GSoC Week 3-4

4 minute read

For some reason, I totally forgot the blog for week 3, so here is a bundle of the progress from week 3 and week 4.

Summary of the two weeks

At this stage, the main focus is on making git-sparse-checkout work better with git-mv. With the ongoing “from out-of-cone to in-cone” clearing up, I’m also working to make the complementary “from in-cone to out-of-cone” possible. Read the previous blogs on GSoC to get a better context.

In the meantime, some experiments towards integration with sparse-index have also started, which are based on the latest work “from in-cone to out-of-cone” boiling in my branch.

This week I’m working to ship a PATCH v5 (please reference all the code here) to address the issues raised in PATCH v4.

The good news is, that PATCH v5 is being queued into the ‘next’ branch, which means it could potentially be merged into ‘master’. It marks that this stage of work is almost done.

What’s going on in PATCH v5

  1. Fix style-nits.

  2. Add t1092 tests (2/8) for “mv: add check_dir_in_index() and solve general dir check issue” (8/8).

There is really not much to say about v5: it addressed some questions/ideas raised in v4, and that’s it.

What I was doing in week 3

I spent the whole week experimenting with moving from in-cone to out-of-cone. It is a complementary part to the ongoing out-of-cone to in-cone series.

In this form of move, the <destination> is a SKIP_WORKTREE_DIR (as a enum flag in builtin/mv.c), which means it is a directory exists only in the index, but missing in the working tree. Such a directory is a result of all its files being sparsified, so it is removed from the working tree (it is also known as a “sparse-directory entry” when sparse-index is on).

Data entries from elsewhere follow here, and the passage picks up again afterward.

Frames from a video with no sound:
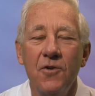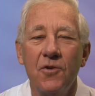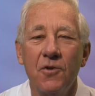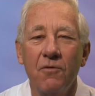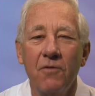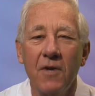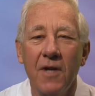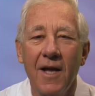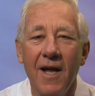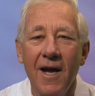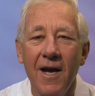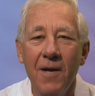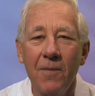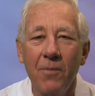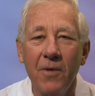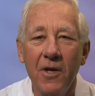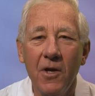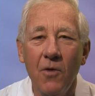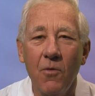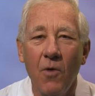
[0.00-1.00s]
to
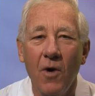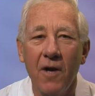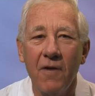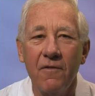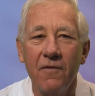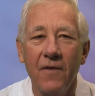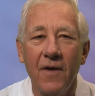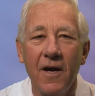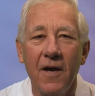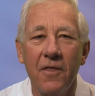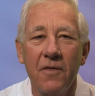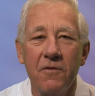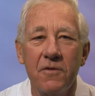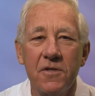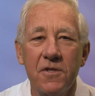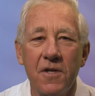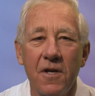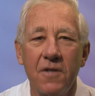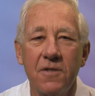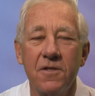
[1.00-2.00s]
reliably quantify the
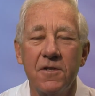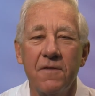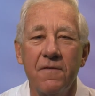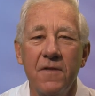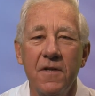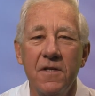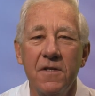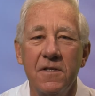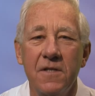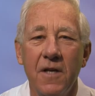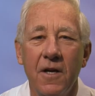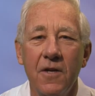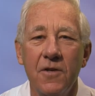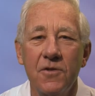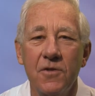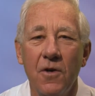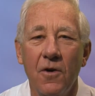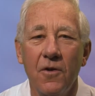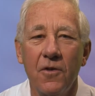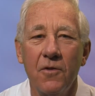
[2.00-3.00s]
results of these
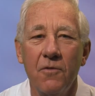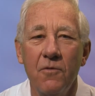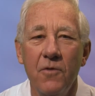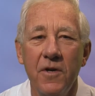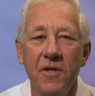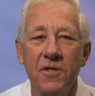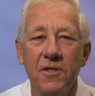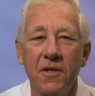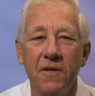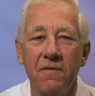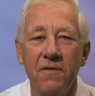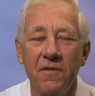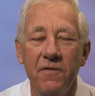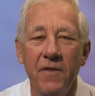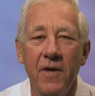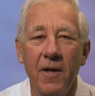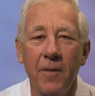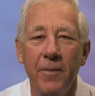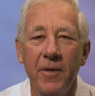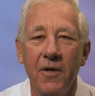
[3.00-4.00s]
studies on the risk of
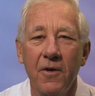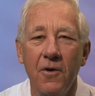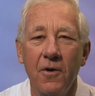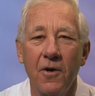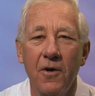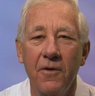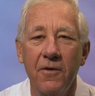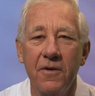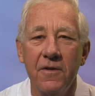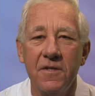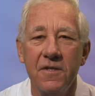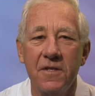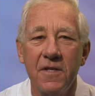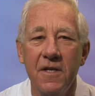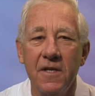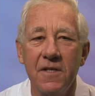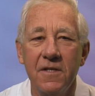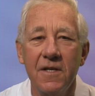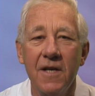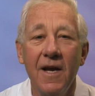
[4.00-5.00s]
developing coronary
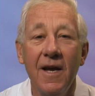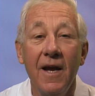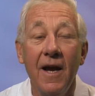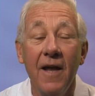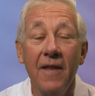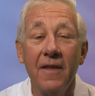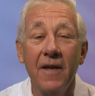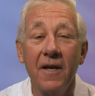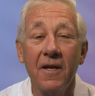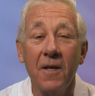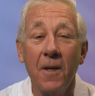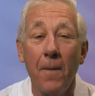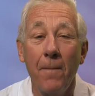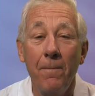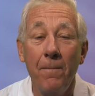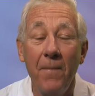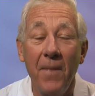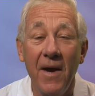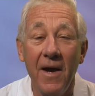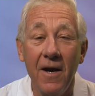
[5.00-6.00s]
disease, and then
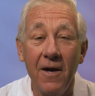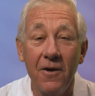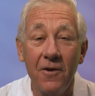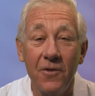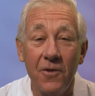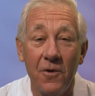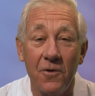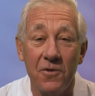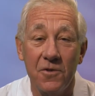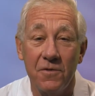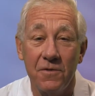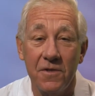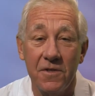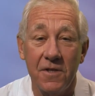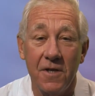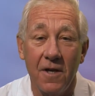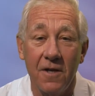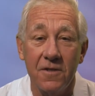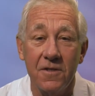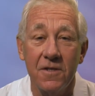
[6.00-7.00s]
compared those
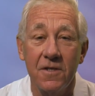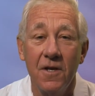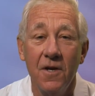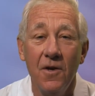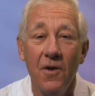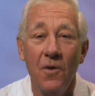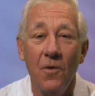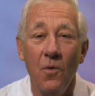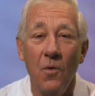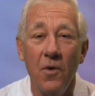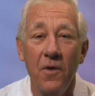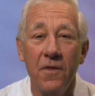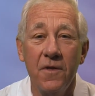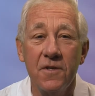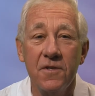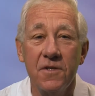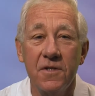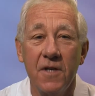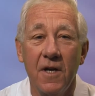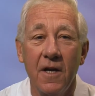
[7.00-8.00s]
results with
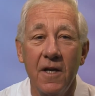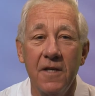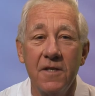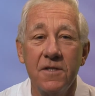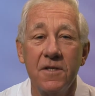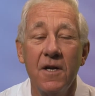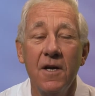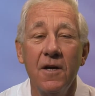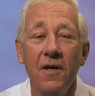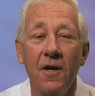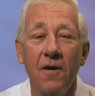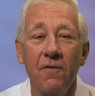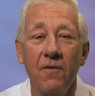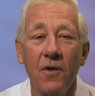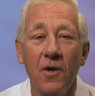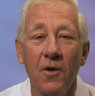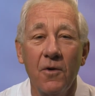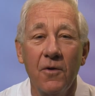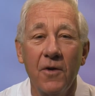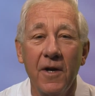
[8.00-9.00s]
the studies of
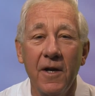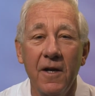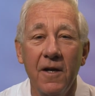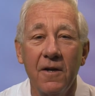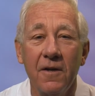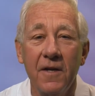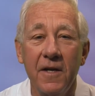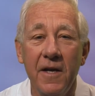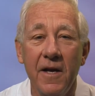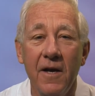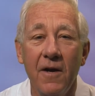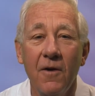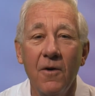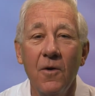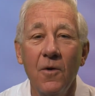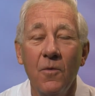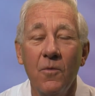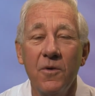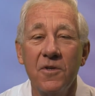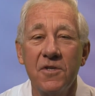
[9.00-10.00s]
lowering
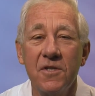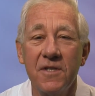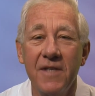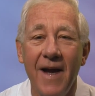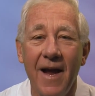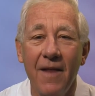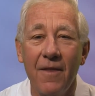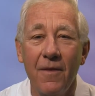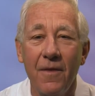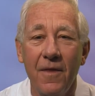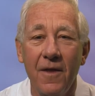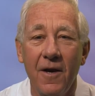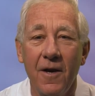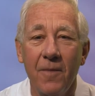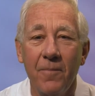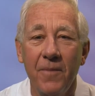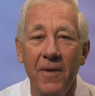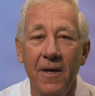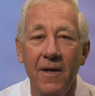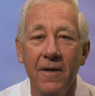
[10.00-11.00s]
LDL with statin
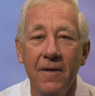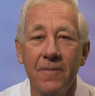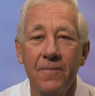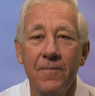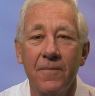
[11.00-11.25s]
therapy.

It is worth noticing that both “cone mode” and out-of-cone specify that the <destination> can only be such a directory described above. For the reason behind this conclusion and more information about “cone mode” (which is an essential concept), please see git-sparse-checkout (1), section “INTERNALS — CONE PATTERN SET”.

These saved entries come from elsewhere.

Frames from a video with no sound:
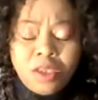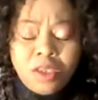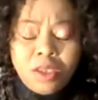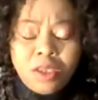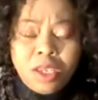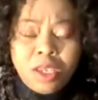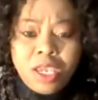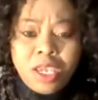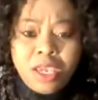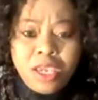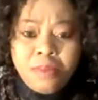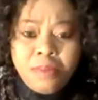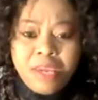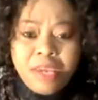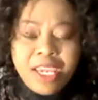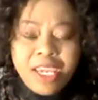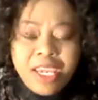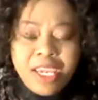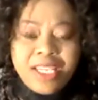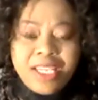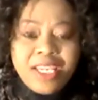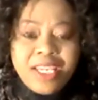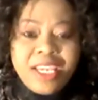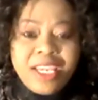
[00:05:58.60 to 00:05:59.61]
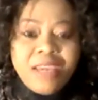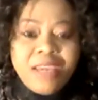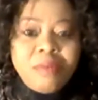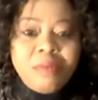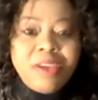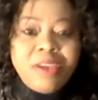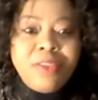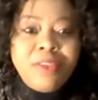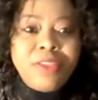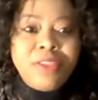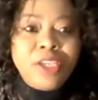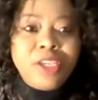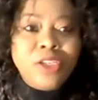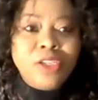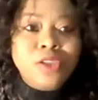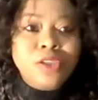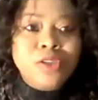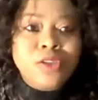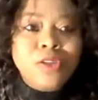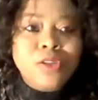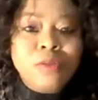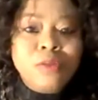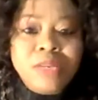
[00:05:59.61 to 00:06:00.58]
Amen. Amen. Thank you
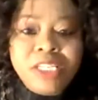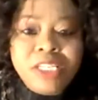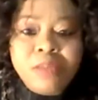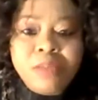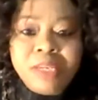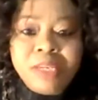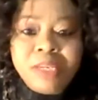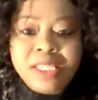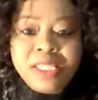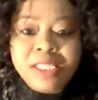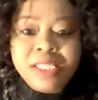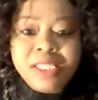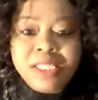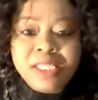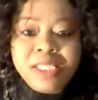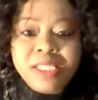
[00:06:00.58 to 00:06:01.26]
so much, my sister.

To make this form of move possible, we should do a few steps:

  1. When <destination> does not present in the working tree, utilize the check_dir_in_index function to see if <destination> is in the index as a SKIP_WORKTREE_DIR, or if it is a “sparse-directory entry”. If yes, then proceed to the next step, otherwise, stop.

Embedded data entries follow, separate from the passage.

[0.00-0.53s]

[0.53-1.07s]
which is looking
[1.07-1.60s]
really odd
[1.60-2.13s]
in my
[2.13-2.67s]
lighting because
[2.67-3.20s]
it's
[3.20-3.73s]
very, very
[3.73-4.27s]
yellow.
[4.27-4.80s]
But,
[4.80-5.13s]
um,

  2. Check if the cache_entry (in mv, the move is usually done by two steps: first rename(2) the file on disk, then rename the corresponding cache_entry) being moved is dirty (Changes not staged for commit). If not dirty: we turn on the CE_SKIP_WORKTREE bit for the moved cache_entry, then we simply delete the corresponding file from the disk. The reason behind this is that moving <source> from in-cone to out-of-cone, the expected behavior is to “sparsify” the file: turn on its CE_SKIP_WORKTREE bit and the corresponding file should be gone from the disk. If is dirty: we create the leading directories so that the result can be moved (e.g. in git mv folder2/file folder1/deeper/, folder1/deeper/ is a SKIP_WORKTREE_DIR, so we do something like mkdir -p folder1/deeper to make sure that rename("folder2/file", "folder1/deeper/file") can work). In this case, we don’t want to remove the resulted file (in this case “folder1/deeper/file”), and we don’t turn on its corresponding cache_entry’s CE_SKIP_WORKTREE bit. The reason is that the change in this file has not been staged yet, we should leave it on disk for safety, so the user can decide what to do.

  3. In the dirty case, we also warn the user about what paths are dirty and thus not moved.

What I was doing in week 4

So week 3 was for experimenting with moving from in-cone to out-of-cone. In week 4, I was building the integration with sparse-index on top of week 3’s result. It’s time to get my feet wet trying to work with sparse-index, after realizing a relatively ideal interaction between mv and sparse-checkout.

One of the head-on obstacles I met is that mv does not know about sparse-index at all. For example, let’s say git mv folder1 deep, wherein folder1 is a sparse-directory entry, deep is a normal directory, and the expected result is deep/folder1. We know that mv needs to search the index, and find every cache_entry that starts with folder1/, and move these cache_entry one by one. However, with sparse-index on, the folder1 is stored in the index as folder1/, and all its files are pruned away from the index, which means we can’t really locate any files under it, so the whole “moving a directory” logic is broken.

There are several possible solutions here:

  1. Expand the folder1/ sparse-directory entry first, so all the files under it are back, then we should be able to utilize the original mv logic.
  2. Treat sparse-index as a special case and make some new logic for it, which could require more effort than the previous solution.

What’s next

Similar logic conflicts are potentially many, and I’m still working to address them to make sure things work with sparse-index.